The Tudor Society

14 December – A death, an accession and a burial

On this day in 1542, James V died at Falkland Palace in Falkland, Fife, Scotland, after being taken ill following the Scots' defeat at the Battle of Solway Moss on 24th November. It is not known what killed him – some argue that it was a nervous collapse, and others that it was a virus.

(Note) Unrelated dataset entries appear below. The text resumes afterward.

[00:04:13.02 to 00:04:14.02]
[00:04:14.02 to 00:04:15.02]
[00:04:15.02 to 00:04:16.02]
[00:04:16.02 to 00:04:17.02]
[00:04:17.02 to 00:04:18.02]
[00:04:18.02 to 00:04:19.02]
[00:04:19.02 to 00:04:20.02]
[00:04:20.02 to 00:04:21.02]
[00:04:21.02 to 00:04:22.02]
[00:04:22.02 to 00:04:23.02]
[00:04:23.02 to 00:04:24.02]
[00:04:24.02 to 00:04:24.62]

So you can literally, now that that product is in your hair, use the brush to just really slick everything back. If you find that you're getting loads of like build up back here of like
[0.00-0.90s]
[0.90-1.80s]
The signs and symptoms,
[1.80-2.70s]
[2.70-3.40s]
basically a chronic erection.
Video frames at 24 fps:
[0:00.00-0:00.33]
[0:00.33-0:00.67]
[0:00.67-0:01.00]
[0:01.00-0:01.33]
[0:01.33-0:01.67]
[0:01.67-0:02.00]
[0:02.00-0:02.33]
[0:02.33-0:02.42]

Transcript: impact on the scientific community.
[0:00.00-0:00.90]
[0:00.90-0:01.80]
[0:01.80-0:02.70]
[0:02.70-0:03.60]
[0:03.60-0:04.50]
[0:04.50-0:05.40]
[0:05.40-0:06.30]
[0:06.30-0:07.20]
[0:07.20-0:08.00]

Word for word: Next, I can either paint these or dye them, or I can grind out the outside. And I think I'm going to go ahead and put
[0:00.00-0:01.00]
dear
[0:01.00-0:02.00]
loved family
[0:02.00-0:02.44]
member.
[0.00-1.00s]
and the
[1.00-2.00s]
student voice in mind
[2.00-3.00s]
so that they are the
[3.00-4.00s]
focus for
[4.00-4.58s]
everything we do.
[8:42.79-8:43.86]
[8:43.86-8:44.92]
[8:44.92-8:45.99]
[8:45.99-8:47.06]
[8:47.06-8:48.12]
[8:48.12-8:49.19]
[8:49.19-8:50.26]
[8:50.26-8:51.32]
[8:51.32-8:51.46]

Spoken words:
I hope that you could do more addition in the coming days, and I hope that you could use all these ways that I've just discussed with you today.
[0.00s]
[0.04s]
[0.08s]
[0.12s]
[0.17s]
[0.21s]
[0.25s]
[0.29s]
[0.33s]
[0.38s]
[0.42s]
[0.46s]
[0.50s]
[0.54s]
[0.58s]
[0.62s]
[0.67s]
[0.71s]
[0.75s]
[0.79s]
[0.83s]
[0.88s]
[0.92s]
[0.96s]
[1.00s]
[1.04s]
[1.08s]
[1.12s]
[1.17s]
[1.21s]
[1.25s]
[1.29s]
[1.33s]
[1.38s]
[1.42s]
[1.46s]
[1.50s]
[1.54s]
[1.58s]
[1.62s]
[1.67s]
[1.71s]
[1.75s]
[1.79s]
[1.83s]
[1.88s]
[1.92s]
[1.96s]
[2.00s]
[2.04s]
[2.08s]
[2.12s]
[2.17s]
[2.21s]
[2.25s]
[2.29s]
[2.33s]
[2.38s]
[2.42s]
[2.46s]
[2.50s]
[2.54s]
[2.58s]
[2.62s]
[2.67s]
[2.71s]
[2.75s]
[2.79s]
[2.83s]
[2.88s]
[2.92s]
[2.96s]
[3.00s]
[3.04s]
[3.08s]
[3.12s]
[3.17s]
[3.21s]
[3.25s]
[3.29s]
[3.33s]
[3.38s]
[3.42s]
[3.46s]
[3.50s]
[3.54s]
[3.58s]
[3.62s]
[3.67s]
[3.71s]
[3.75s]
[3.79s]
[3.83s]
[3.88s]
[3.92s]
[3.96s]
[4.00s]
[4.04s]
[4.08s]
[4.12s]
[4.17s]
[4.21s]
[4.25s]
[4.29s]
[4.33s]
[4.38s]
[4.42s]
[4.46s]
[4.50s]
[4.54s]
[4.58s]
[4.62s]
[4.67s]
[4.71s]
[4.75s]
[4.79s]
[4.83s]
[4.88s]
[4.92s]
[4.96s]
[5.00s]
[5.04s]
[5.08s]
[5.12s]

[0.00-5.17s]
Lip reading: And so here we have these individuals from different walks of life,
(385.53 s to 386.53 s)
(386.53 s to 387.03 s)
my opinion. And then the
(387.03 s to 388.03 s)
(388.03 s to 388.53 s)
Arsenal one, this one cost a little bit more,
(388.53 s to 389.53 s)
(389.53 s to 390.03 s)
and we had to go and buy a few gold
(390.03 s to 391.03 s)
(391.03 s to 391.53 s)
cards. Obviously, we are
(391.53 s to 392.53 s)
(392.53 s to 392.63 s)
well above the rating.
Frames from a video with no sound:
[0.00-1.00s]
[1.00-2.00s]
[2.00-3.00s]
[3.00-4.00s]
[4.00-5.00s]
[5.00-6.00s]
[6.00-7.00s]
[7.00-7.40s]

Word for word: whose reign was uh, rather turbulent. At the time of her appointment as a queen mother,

While James was on his deathbed, his consort, Mary of Guise, gave birth to a daughter, and it was the six-day-old baby who became Mary, Queen of Scots on her father's death. John Knox and the chronicler Robert Lindsay of Pitscottie both recorded that James uttered the words “it came wi a lass, it'll gang wi a lass” (“it came with a lass, it will end with a lass”) as he lay dying, referring to how the Stuart dynasty began with a girl, through Marjorie Bruce, Robert the Bruce's daughter, and how he feared it would now end with his daughter, Mary. However, the Stuart dynasty actually ended with another girl, Queen Anne, in 1714, and it is not known that James actually ever said these words.

James was buried at Holyrood Abbey on 8th January 1543.

Also on this day in history, 14th December 1558, just under a month after her death, Queen Mary I was buried at Westminster Abbey. Although Mary had left instructions in her will for her mother Catherine of Aragon's remains to be exhumed and brought to London so that mother and daughter could be buried together, her instructions were ignored and Mary was buried by herself at Westminster on 14th December 1558 with just stones marking her resting place.